* **WHAT IS EXPECTED**: Pictures must not appear in the copy. Restate exactly the lines below from the one with "[15:18.41-15:19.41]" through the one with "[15:37.41-15:37.91]", inclusive.

──────

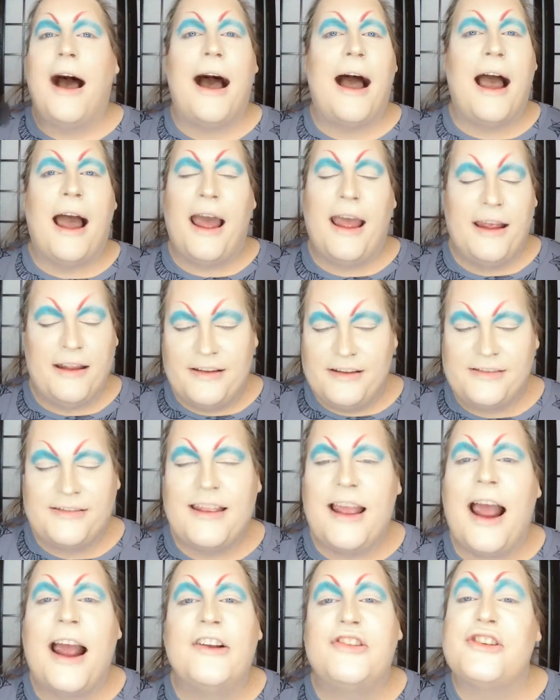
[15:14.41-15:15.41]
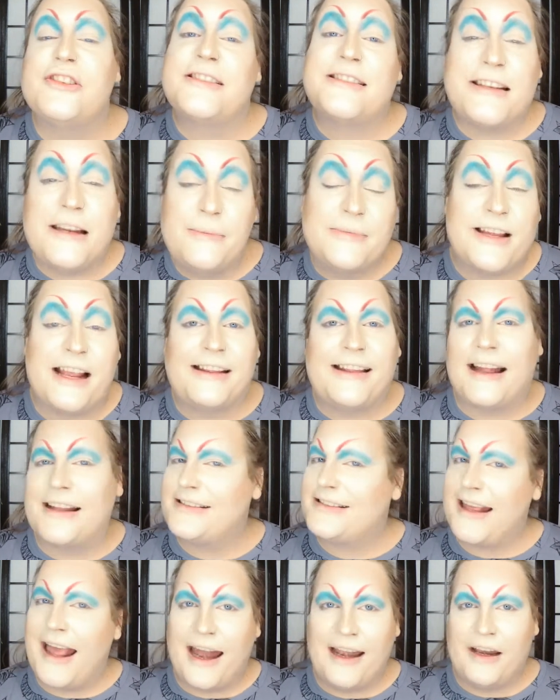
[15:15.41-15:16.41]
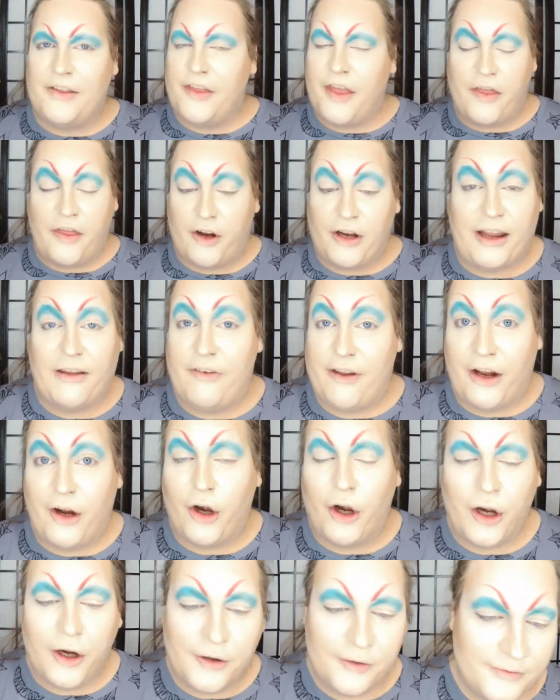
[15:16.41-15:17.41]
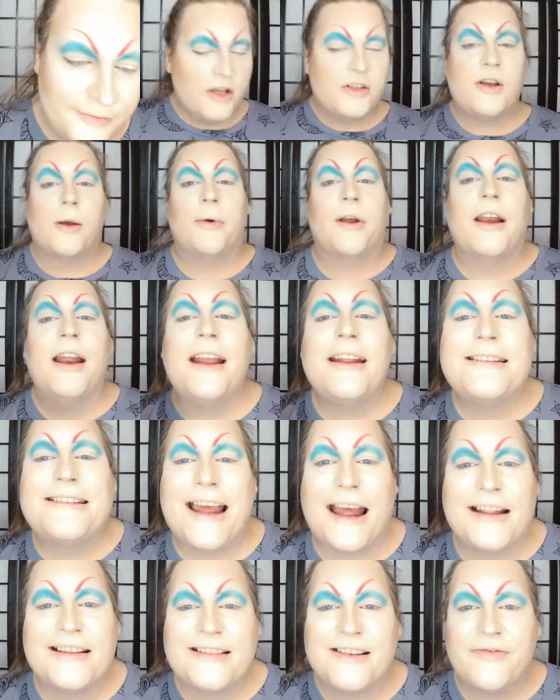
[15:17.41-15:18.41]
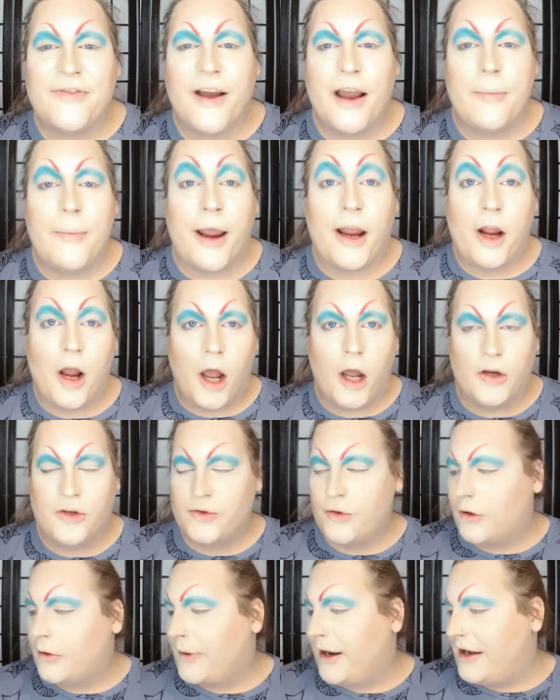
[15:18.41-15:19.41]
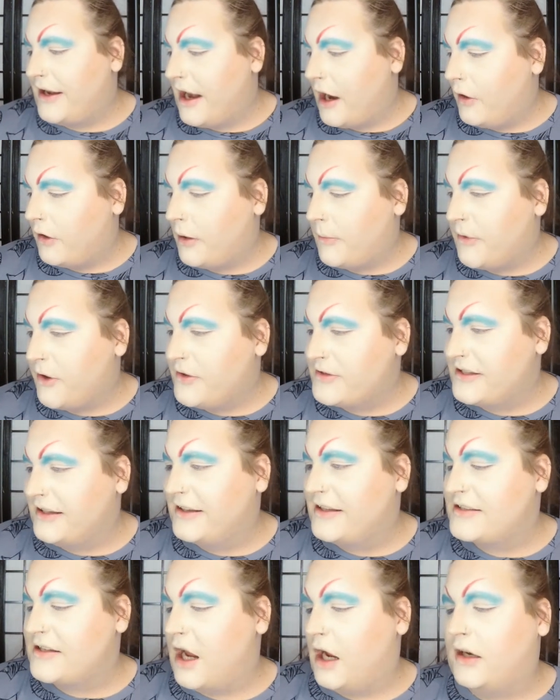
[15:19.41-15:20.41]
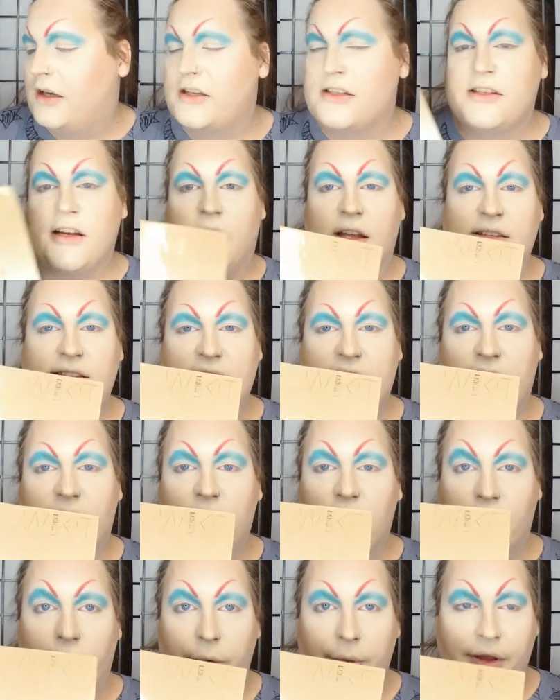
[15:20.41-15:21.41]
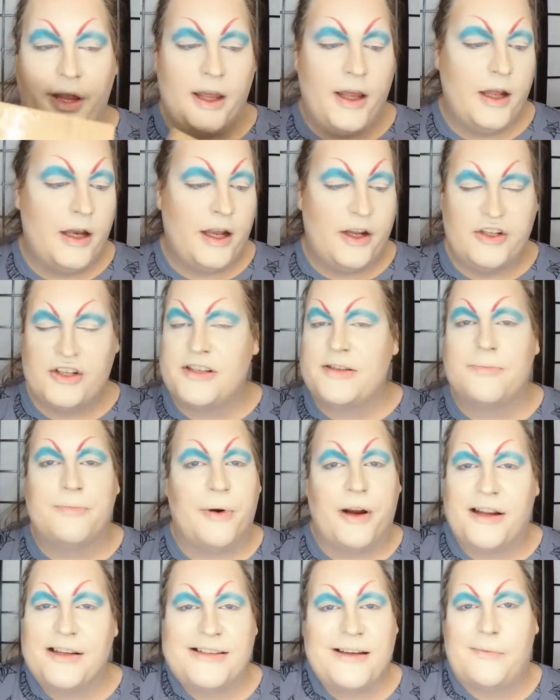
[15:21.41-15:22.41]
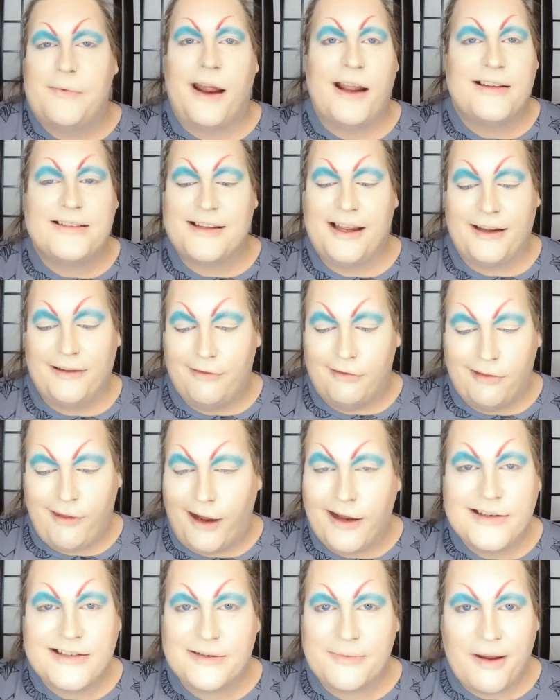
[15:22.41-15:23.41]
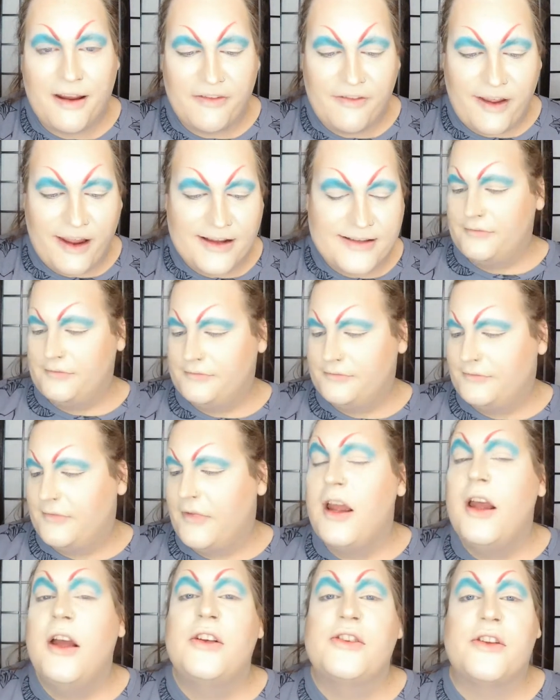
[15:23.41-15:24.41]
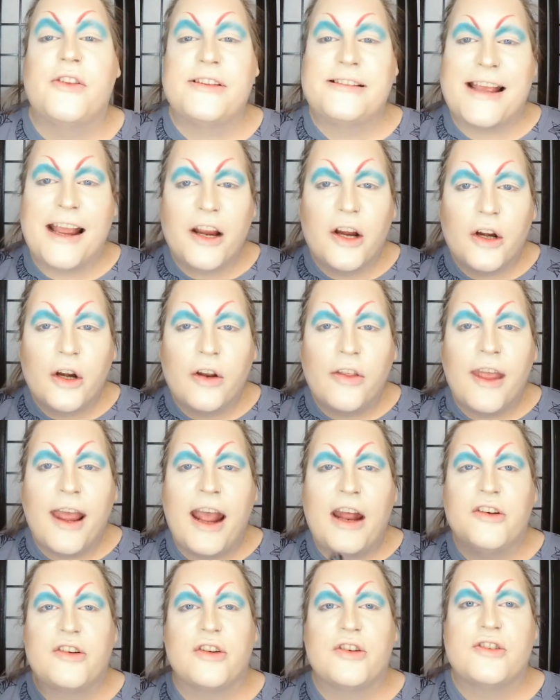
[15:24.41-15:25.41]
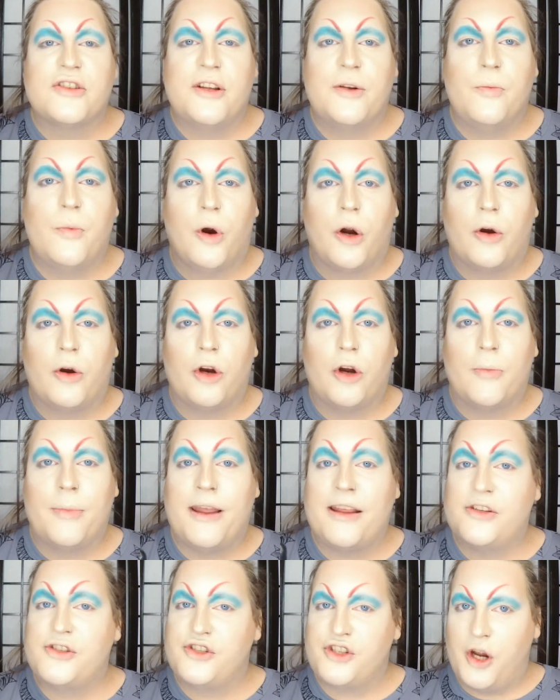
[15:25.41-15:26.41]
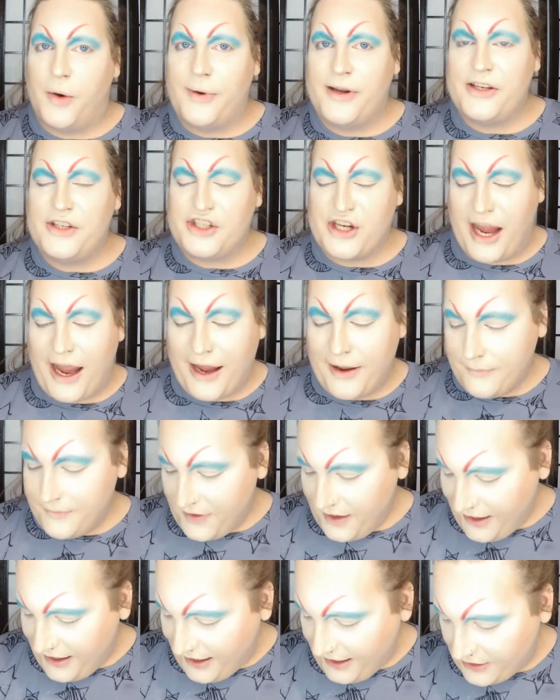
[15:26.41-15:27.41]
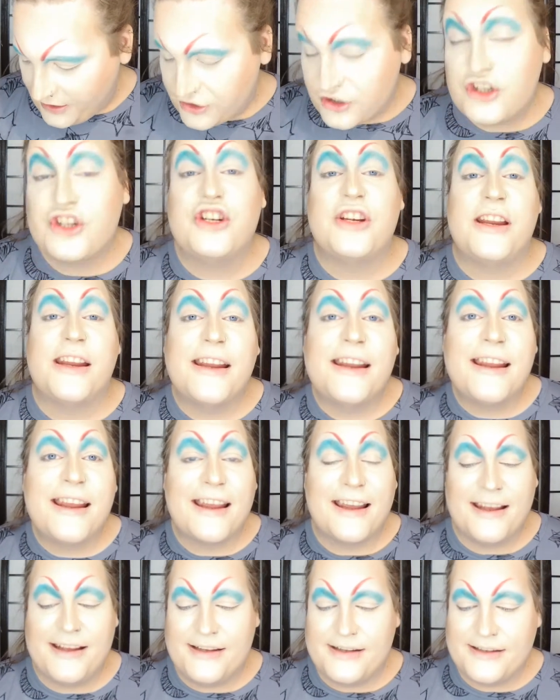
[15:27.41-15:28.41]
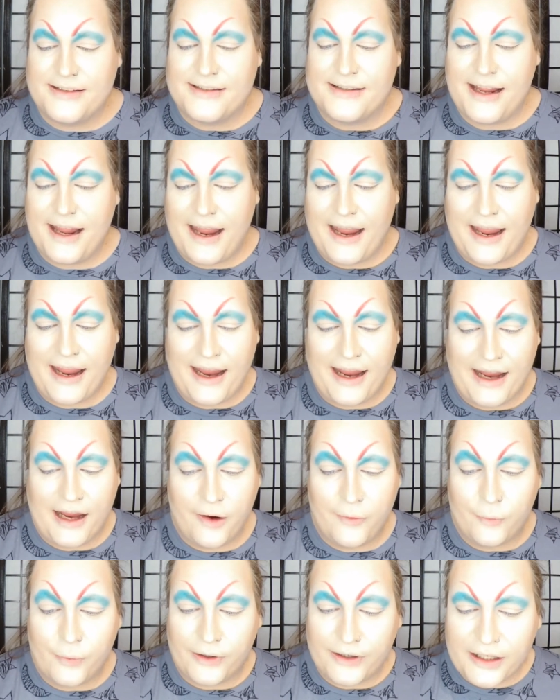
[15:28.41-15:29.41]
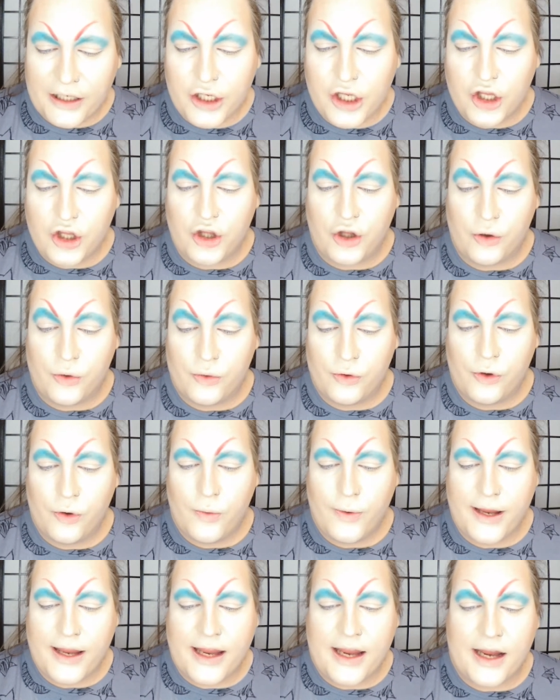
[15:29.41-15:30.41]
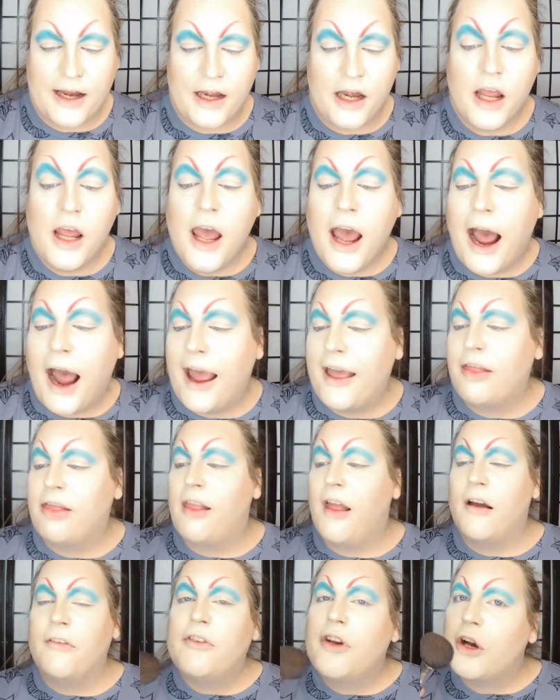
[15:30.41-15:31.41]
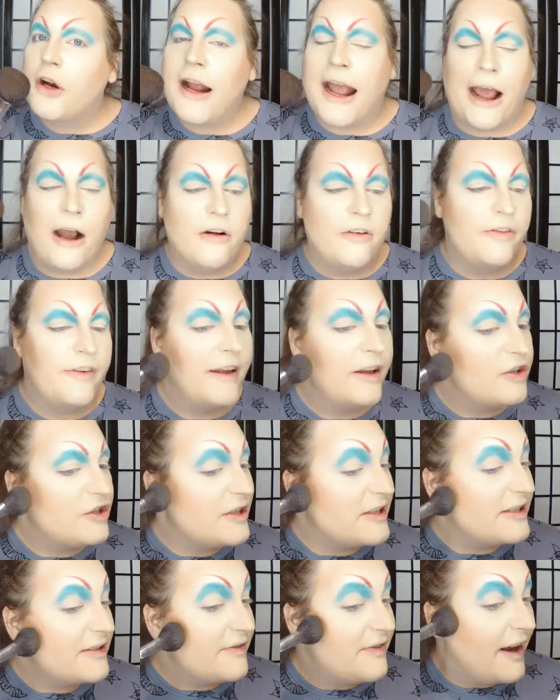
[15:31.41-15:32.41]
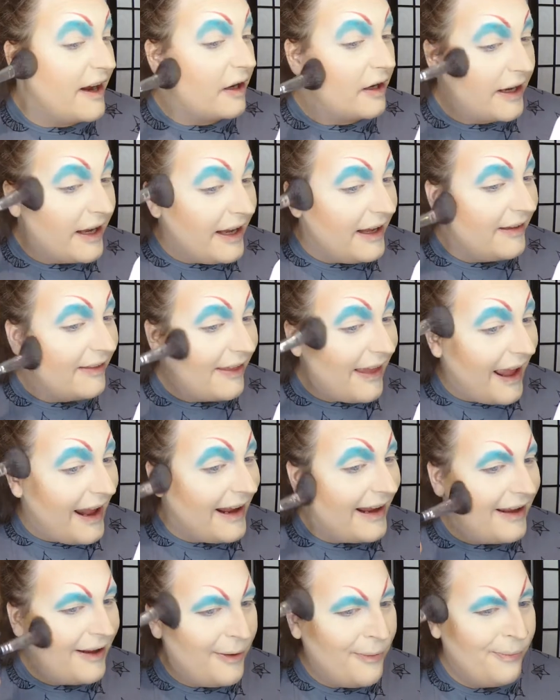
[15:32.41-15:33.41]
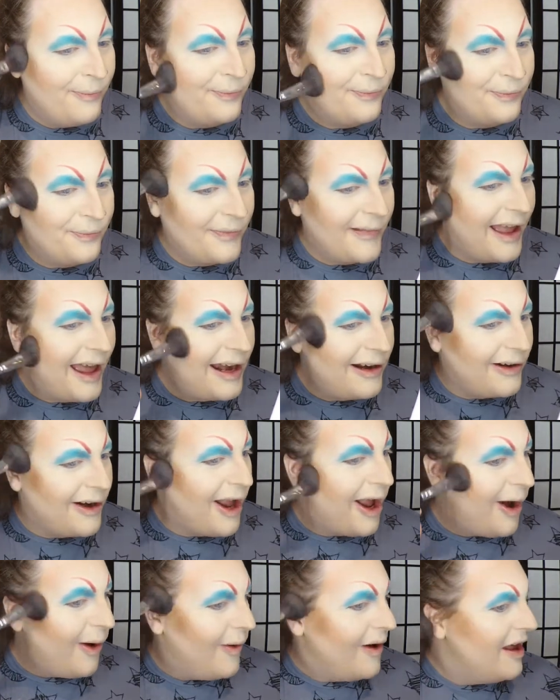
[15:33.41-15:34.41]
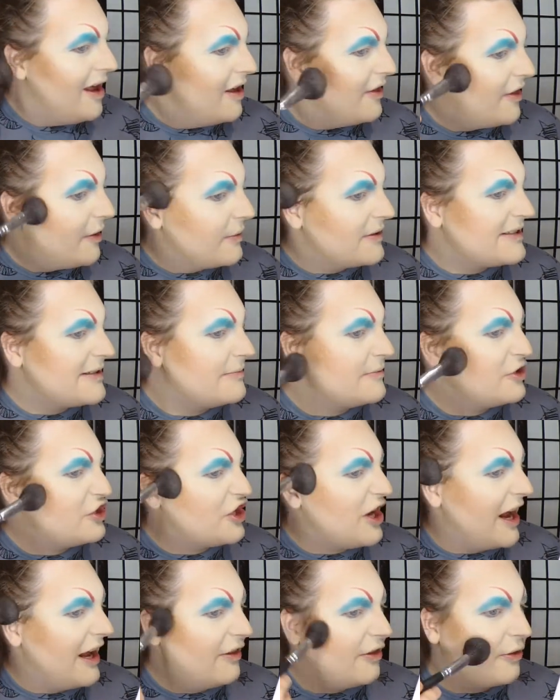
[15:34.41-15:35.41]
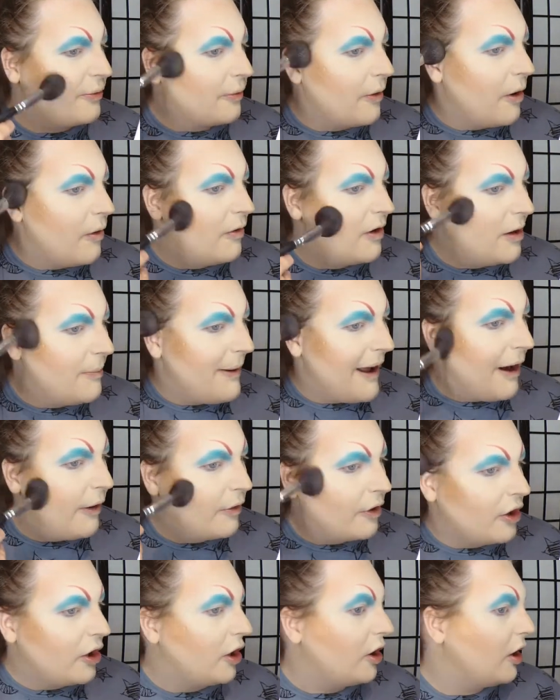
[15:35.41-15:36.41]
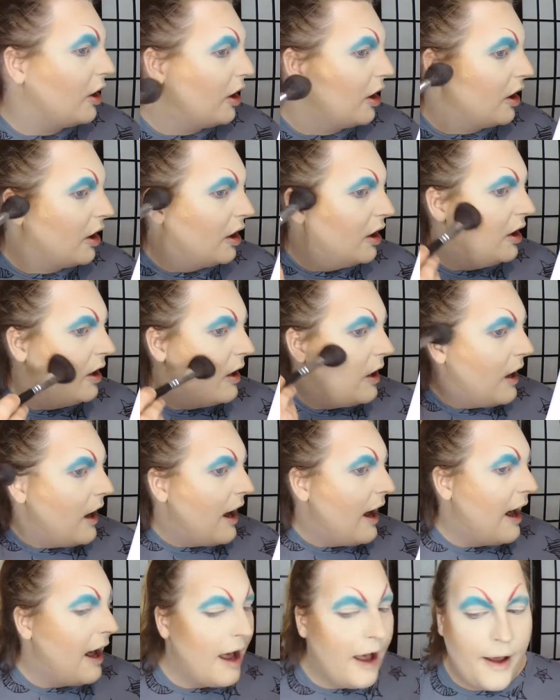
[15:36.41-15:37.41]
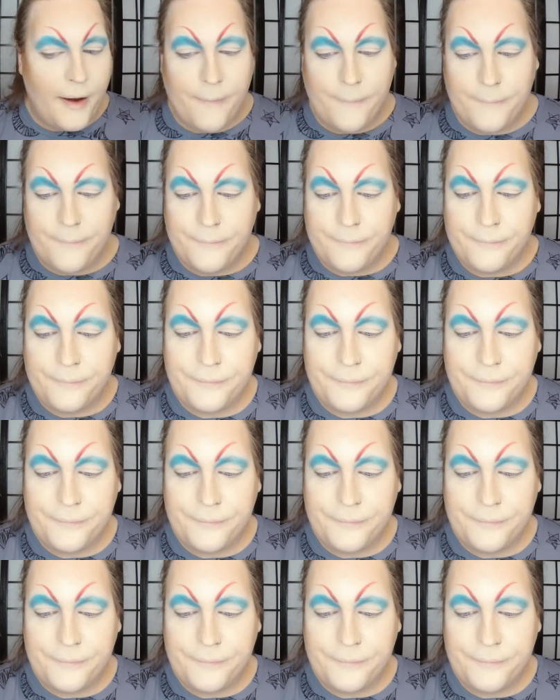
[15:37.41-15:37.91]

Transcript: I just seems like that's the edit that they're giving her. So I'm going to intensify my contour right now, and I'm using this Anastasia Glow Kit. It just brings some nice, like, light to my face. So the second girl that enters the workroom is Joey J, and she is a really cute queen. I loved her outfit. She's very, like, I don't know. There was some shade thrown about her, I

──────

* **EXERCISE RESULT**:
[15:18.41-15:19.41]
[15:19.41-15:20.41]
[15:20.41-15:21.41]
[15:21.41-15:22.41]
[15:22.41-15:23.41]
[15:23.41-15:24.41]
[15:24.41-15:25.41]
[15:25.41-15:26.41]
[15:26.41-15:27.41]
[15:27.41-15:28.41]
[15:28.41-15:29.41]
[15:29.41-15:30.41]
[15:30.41-15:31.41]
[15:31.41-15:32.41]
[15:32.41-15:33.41]
[15:33.41-15:34.41]
[15:34.41-15:35.41]
[15:35.41-15:36.41]
[15:36.41-15:37.41]
[15:37.41-15:37.91]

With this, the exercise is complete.